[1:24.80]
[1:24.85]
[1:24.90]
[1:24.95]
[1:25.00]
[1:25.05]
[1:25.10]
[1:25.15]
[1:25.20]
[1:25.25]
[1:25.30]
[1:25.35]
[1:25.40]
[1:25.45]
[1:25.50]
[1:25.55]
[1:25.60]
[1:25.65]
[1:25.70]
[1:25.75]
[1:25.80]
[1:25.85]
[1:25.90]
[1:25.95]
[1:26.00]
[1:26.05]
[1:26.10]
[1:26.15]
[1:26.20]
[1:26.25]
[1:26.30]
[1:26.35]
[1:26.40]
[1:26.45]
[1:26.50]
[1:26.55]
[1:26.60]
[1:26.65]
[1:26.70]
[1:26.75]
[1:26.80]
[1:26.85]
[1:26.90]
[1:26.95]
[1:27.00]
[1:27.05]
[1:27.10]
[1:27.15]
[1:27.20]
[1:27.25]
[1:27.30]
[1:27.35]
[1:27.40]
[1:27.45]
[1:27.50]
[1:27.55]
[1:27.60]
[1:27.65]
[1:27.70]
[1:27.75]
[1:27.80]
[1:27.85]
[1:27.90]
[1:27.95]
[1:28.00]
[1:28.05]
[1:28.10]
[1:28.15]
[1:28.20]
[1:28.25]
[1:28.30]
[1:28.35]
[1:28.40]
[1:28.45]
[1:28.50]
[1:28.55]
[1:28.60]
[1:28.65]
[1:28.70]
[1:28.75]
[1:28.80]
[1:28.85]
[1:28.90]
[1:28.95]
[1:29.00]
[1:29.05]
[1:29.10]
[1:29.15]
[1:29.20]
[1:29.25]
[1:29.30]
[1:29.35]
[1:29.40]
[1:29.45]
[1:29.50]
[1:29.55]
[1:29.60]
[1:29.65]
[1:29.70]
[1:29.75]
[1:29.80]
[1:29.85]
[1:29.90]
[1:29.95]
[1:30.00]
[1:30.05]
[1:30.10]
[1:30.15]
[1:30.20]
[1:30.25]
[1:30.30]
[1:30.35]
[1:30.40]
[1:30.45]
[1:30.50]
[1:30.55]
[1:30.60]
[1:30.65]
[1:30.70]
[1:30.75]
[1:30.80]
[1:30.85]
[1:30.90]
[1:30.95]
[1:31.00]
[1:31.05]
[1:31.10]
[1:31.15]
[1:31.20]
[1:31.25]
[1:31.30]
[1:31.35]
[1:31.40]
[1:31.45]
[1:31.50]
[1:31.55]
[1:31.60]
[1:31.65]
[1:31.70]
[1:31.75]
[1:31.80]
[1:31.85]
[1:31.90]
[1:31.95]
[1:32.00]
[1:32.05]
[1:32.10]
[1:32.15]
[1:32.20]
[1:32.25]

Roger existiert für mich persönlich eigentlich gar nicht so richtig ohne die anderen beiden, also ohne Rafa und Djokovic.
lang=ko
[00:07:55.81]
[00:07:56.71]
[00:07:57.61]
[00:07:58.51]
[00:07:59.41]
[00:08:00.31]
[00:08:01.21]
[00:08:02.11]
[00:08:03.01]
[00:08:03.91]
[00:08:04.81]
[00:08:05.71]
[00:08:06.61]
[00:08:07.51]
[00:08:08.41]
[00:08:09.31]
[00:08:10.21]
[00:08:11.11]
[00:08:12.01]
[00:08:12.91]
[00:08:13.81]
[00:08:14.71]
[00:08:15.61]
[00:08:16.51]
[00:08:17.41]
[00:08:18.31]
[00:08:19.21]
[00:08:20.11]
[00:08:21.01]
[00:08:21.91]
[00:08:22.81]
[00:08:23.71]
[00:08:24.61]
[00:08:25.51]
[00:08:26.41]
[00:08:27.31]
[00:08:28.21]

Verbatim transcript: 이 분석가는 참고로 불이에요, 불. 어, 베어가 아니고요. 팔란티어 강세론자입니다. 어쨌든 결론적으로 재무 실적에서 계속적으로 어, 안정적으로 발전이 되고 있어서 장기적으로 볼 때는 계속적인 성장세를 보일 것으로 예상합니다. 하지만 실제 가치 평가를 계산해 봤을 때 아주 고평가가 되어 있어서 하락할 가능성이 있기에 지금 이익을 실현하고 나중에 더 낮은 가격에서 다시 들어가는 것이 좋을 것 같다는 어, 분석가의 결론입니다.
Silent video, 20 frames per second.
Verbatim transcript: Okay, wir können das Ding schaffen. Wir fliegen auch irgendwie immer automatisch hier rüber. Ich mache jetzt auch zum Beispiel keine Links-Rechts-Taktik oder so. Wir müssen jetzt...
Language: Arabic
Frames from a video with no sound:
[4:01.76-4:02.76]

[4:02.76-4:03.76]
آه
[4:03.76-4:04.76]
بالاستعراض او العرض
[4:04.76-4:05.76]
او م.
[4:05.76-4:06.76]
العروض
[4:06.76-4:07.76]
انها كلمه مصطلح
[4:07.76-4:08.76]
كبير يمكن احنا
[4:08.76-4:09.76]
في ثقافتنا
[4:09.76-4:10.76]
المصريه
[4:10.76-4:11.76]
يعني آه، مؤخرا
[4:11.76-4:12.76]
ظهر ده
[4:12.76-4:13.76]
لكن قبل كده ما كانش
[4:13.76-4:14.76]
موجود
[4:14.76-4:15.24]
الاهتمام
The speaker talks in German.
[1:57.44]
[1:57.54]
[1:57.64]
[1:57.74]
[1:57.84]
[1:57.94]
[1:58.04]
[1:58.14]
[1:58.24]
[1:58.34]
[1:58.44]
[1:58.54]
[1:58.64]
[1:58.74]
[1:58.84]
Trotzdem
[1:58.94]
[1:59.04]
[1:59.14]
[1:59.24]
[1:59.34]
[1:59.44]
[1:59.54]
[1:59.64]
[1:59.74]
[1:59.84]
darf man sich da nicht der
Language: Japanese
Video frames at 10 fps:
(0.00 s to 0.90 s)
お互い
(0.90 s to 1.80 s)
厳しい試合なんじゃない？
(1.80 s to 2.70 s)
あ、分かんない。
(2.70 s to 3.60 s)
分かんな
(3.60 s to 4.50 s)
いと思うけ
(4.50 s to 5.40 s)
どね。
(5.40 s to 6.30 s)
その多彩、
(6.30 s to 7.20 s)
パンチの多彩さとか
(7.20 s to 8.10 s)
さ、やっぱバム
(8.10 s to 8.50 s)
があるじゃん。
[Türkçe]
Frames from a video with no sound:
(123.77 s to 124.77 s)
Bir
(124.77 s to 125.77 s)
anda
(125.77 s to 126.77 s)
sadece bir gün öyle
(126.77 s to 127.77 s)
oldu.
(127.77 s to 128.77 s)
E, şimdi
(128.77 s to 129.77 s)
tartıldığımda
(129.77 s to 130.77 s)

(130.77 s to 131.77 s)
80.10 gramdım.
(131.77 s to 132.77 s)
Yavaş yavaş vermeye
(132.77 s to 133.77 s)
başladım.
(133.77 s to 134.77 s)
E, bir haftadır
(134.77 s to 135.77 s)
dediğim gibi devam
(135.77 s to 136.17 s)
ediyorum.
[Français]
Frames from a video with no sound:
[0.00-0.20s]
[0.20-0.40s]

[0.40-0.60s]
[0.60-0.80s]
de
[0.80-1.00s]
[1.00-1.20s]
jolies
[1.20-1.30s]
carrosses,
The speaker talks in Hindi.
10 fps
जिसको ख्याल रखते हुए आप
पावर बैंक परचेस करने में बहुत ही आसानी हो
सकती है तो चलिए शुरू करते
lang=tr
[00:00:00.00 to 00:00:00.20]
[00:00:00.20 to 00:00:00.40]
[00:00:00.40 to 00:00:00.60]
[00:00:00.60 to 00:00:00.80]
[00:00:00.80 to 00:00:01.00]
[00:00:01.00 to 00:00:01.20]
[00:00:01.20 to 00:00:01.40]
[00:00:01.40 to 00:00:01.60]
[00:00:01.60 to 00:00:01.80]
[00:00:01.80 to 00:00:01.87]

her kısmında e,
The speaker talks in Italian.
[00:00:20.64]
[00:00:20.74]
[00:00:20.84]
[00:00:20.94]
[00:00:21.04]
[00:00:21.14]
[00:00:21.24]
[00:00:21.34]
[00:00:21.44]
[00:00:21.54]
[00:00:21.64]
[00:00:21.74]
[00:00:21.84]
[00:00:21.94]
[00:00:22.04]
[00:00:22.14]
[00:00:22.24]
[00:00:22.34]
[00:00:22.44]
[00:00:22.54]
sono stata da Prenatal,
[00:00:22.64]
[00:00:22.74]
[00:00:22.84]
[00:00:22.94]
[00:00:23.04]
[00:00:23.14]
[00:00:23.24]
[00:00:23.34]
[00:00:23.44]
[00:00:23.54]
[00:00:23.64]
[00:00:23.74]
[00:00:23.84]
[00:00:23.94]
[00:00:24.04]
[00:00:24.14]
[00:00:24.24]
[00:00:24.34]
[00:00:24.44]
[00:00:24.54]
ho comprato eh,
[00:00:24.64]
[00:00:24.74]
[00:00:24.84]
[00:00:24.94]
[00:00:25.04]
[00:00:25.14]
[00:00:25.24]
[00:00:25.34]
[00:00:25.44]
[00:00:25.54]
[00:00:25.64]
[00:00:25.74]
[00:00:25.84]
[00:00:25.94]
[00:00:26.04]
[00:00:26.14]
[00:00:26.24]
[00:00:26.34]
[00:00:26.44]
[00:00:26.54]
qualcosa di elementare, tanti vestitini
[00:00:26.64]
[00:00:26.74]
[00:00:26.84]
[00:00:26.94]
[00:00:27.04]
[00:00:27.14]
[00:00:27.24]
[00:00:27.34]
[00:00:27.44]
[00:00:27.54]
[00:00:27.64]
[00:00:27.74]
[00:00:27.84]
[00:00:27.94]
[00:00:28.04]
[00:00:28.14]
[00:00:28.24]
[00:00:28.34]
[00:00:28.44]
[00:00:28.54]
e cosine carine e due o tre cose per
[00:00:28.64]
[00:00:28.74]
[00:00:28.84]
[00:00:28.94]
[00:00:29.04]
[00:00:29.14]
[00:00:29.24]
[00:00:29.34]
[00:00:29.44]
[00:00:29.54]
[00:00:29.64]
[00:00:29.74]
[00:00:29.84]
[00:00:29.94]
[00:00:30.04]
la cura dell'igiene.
*****
**TASK TO CARRY OUT**
From the material above, set down exactly the lines between the line holding "[00:00:21.34]" and the line holding "[00:00:26.94]", inclusive. Include nothing else.

**OUTPUT OF THE TASK**
[00:00:21.34]
[00:00:21.44]
[00:00:21.54]
[00:00:21.64]
[00:00:21.74]
[00:00:21.84]
[00:00:21.94]
[00:00:22.04]
[00:00:22.14]
[00:00:22.24]
[00:00:22.34]
[00:00:22.44]
[00:00:22.54]
sono stata da Prenatal,
[00:00:22.64]
[00:00:22.74]
[00:00:22.84]
[00:00:22.94]
[00:00:23.04]
[00:00:23.14]
[00:00:23.24]
[00:00:23.34]
[00:00:23.44]
[00:00:23.54]
[00:00:23.64]
[00:00:23.74]
[00:00:23.84]
[00:00:23.94]
[00:00:24.04]
[00:00:24.14]
[00:00:24.24]
[00:00:24.34]
[00:00:24.44]
[00:00:24.54]
ho comprato eh,
[00:00:24.64]
[00:00:24.74]
[00:00:24.84]
[00:00:24.94]
[00:00:25.04]
[00:00:25.14]
[00:00:25.24]
[00:00:25.34]
[00:00:25.44]
[00:00:25.54]
[00:00:25.64]
[00:00:25.74]
[00:00:25.84]
[00:00:25.94]
[00:00:26.04]
[00:00:26.14]
[00:00:26.24]
[00:00:26.34]
[00:00:26.44]
[00:00:26.54]
qualcosa di elementare, tanti vestitini
[00:00:26.64]
[00:00:26.74]
[00:00:26.84]
[00:00:26.94]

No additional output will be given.